• _Exercise objective_
Word for word, quote the lines from the one containing "[0:07.00-0:08.00]" to the end of the entries below, including both. Leave pictures out.

[Stored data entries]
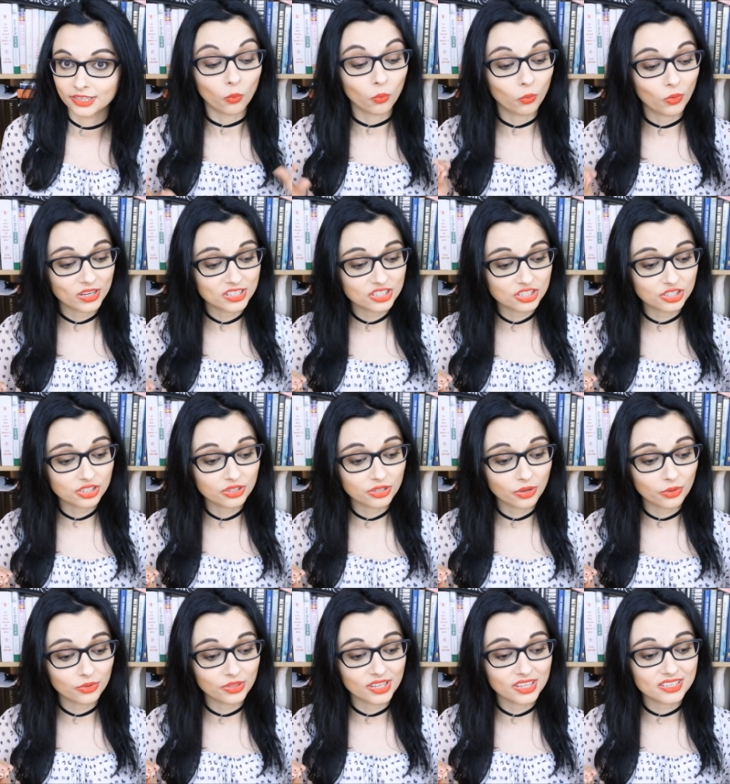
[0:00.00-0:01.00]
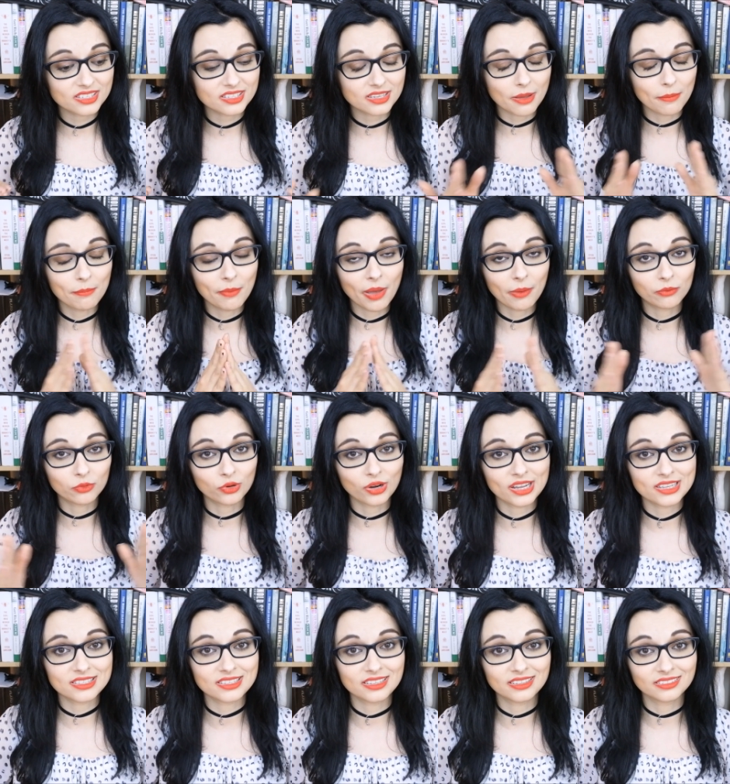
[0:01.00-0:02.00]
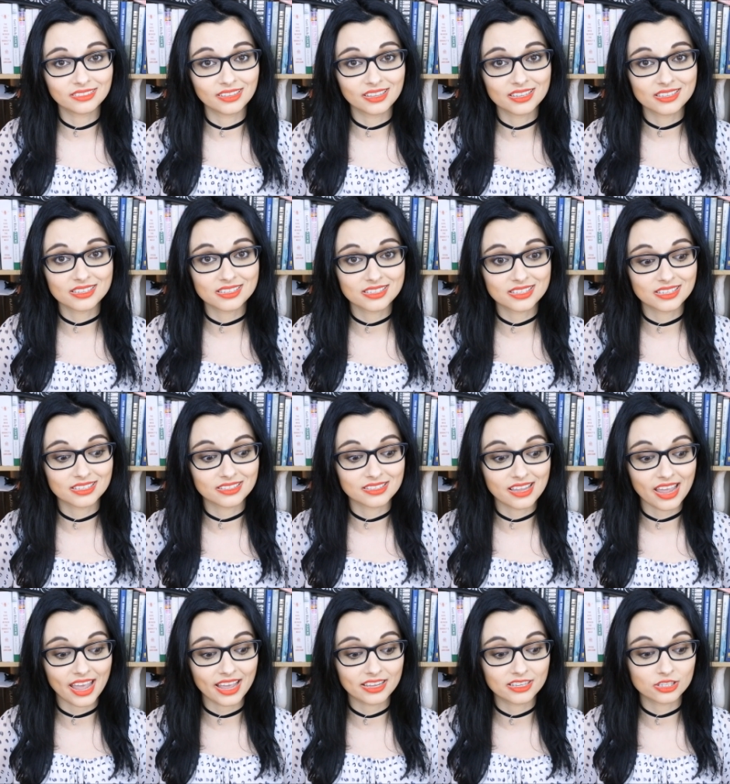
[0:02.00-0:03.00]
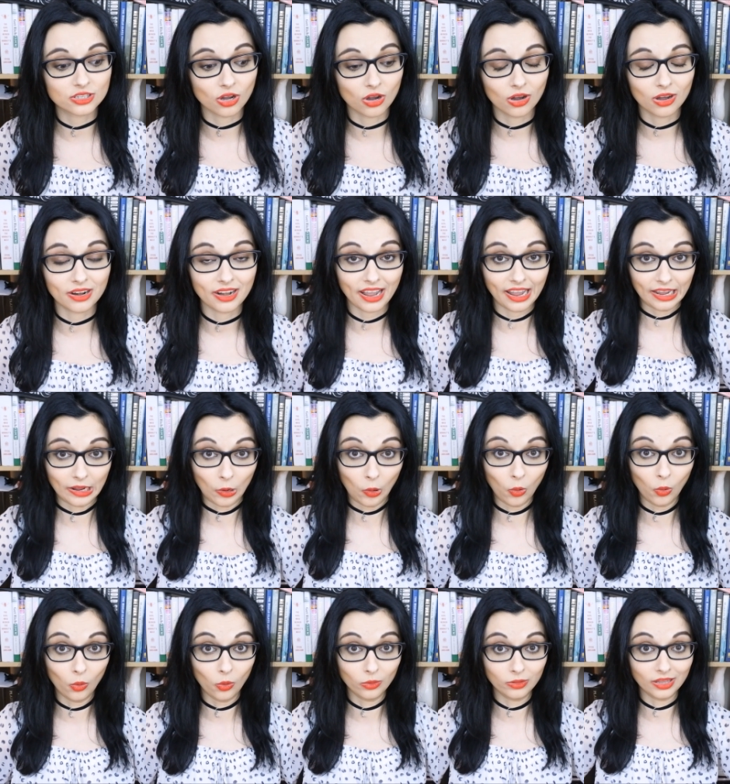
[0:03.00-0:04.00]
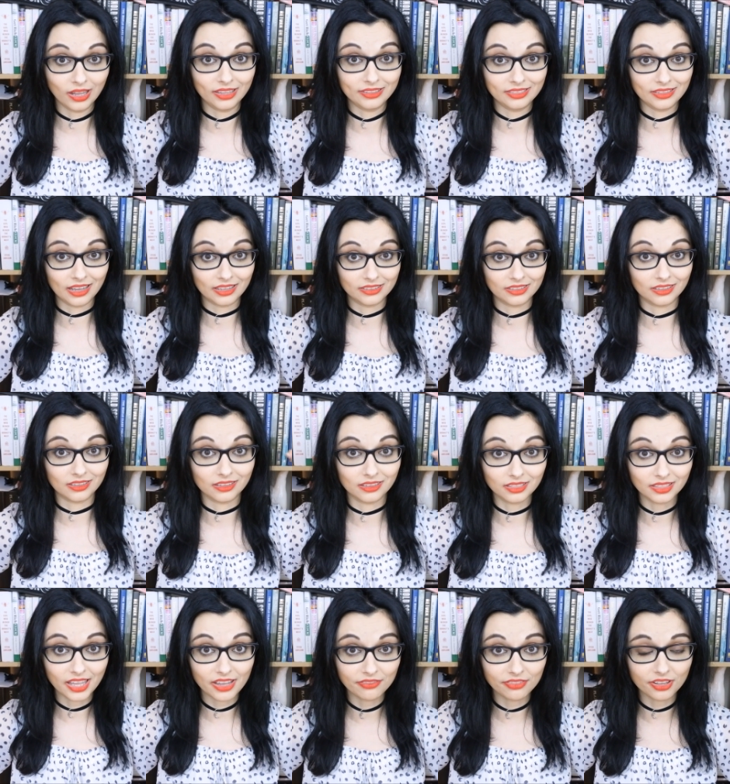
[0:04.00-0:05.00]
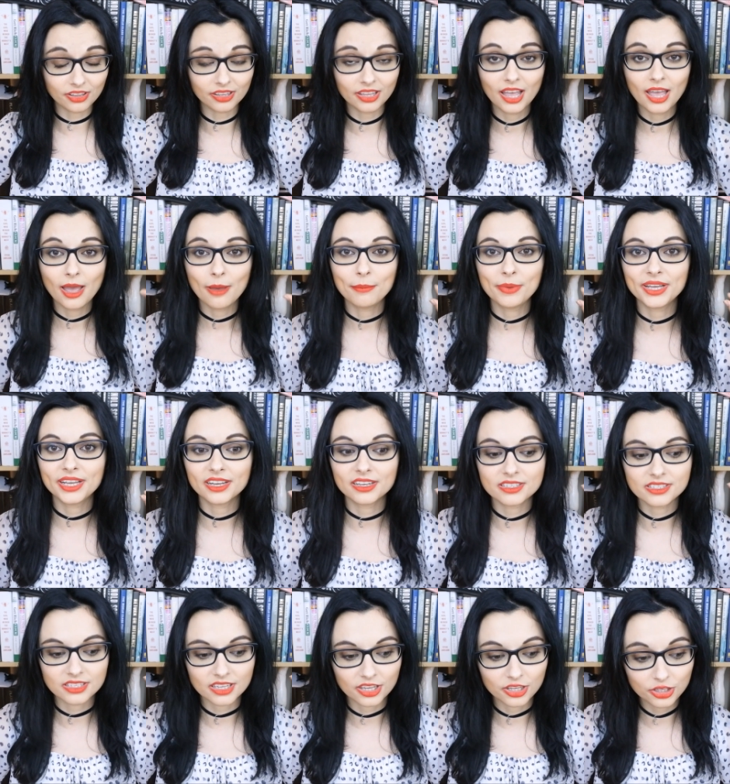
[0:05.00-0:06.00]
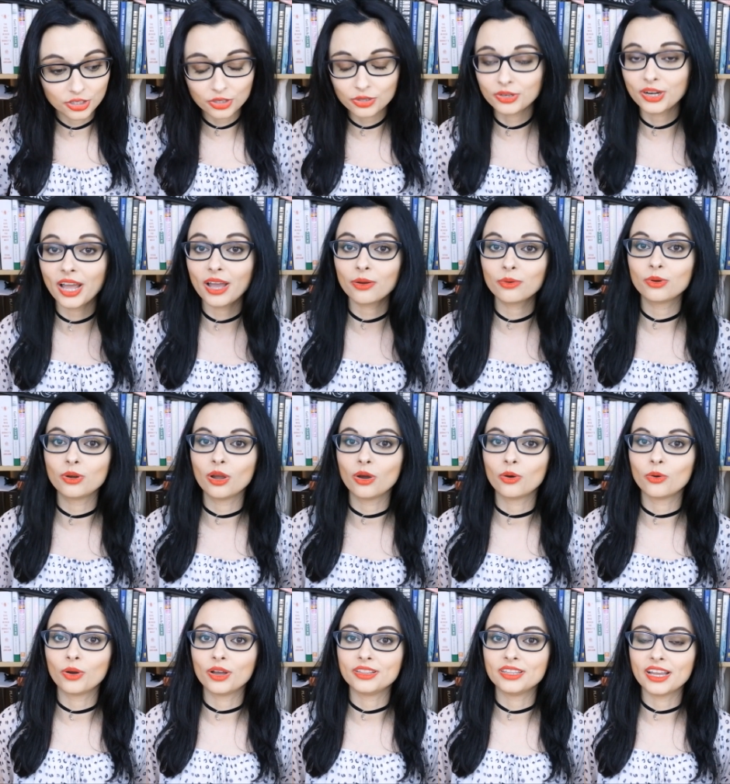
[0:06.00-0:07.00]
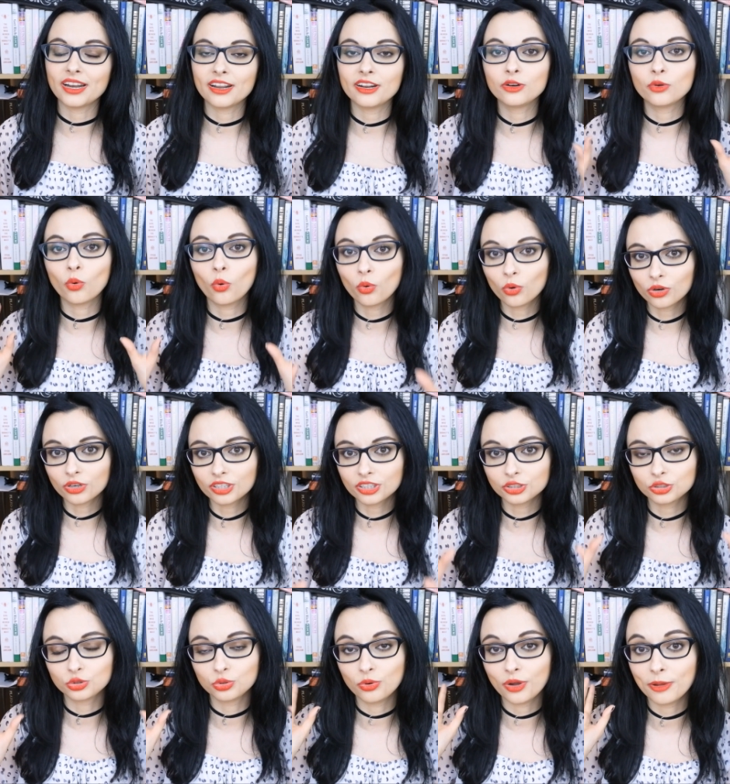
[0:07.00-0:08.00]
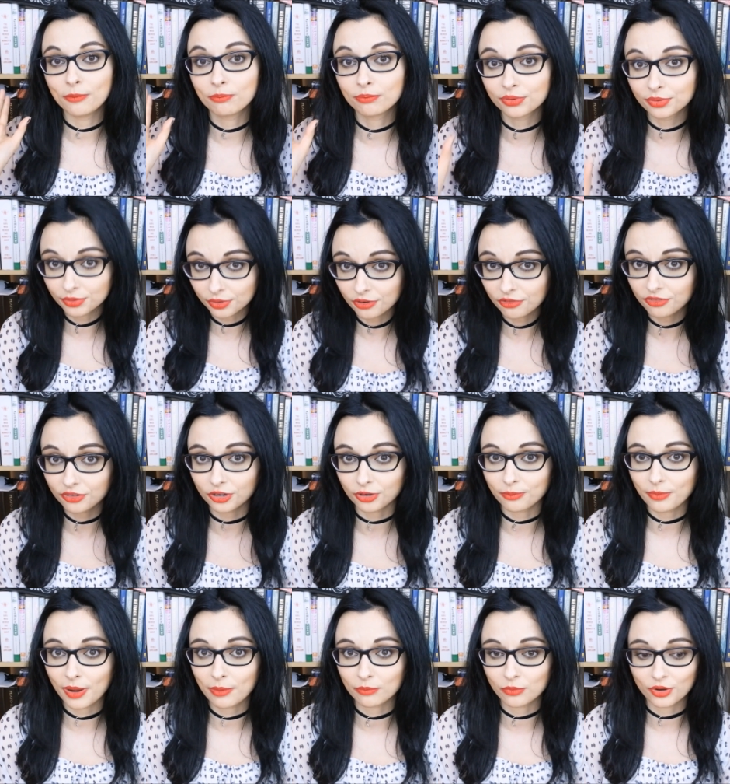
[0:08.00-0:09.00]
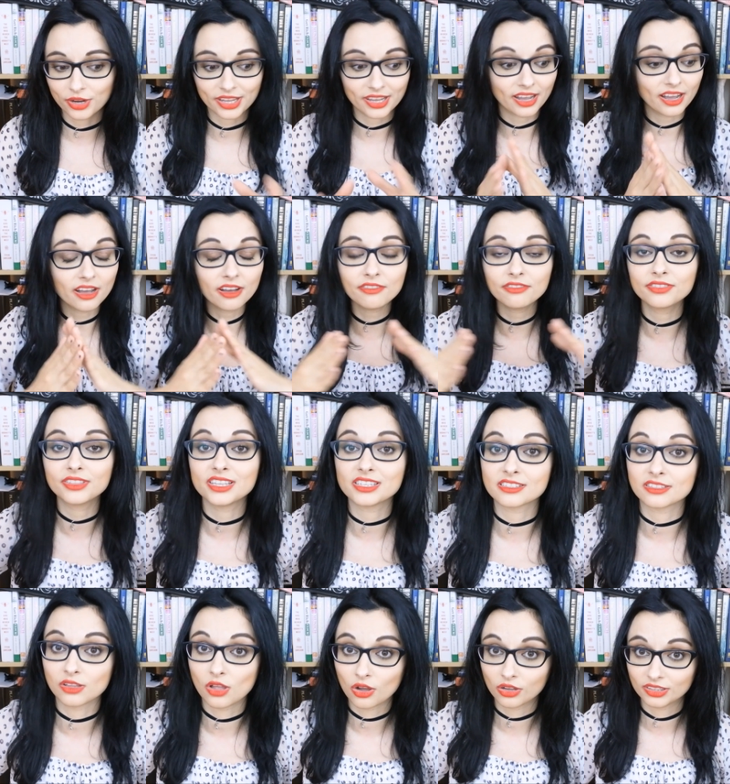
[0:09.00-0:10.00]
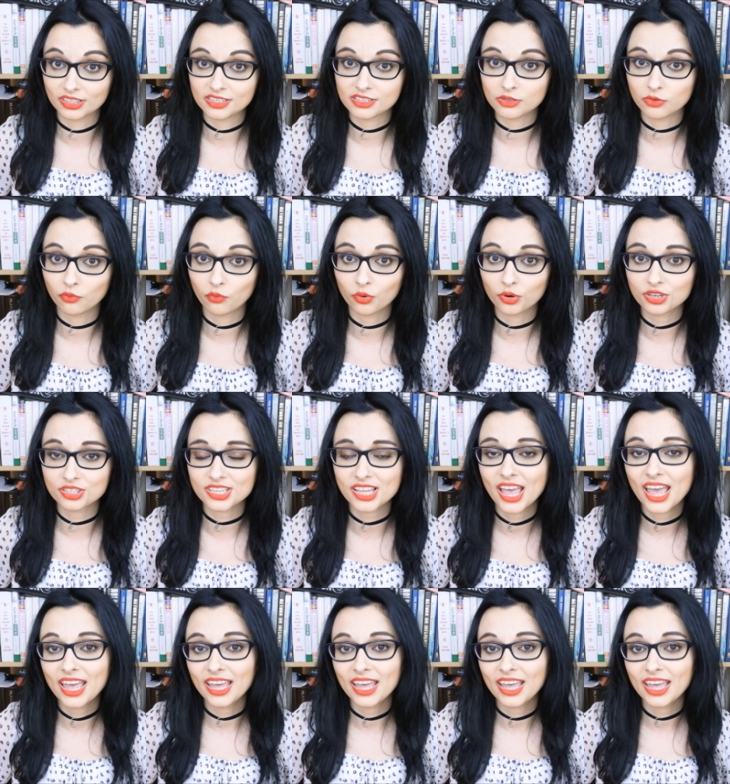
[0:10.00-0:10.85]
Once you know this, memorizing lists takes on a whole another level because you now know that in order to improve your memory of this long list of words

• _Answer to this exercise_
[0:07.00-0:08.00]
[0:08.00-0:09.00]
[0:09.00-0:10.00]
[0:10.00-0:10.85]
Once you know this, memorizing lists takes on a whole another level because you now know that in order to improve your memory of this long list of words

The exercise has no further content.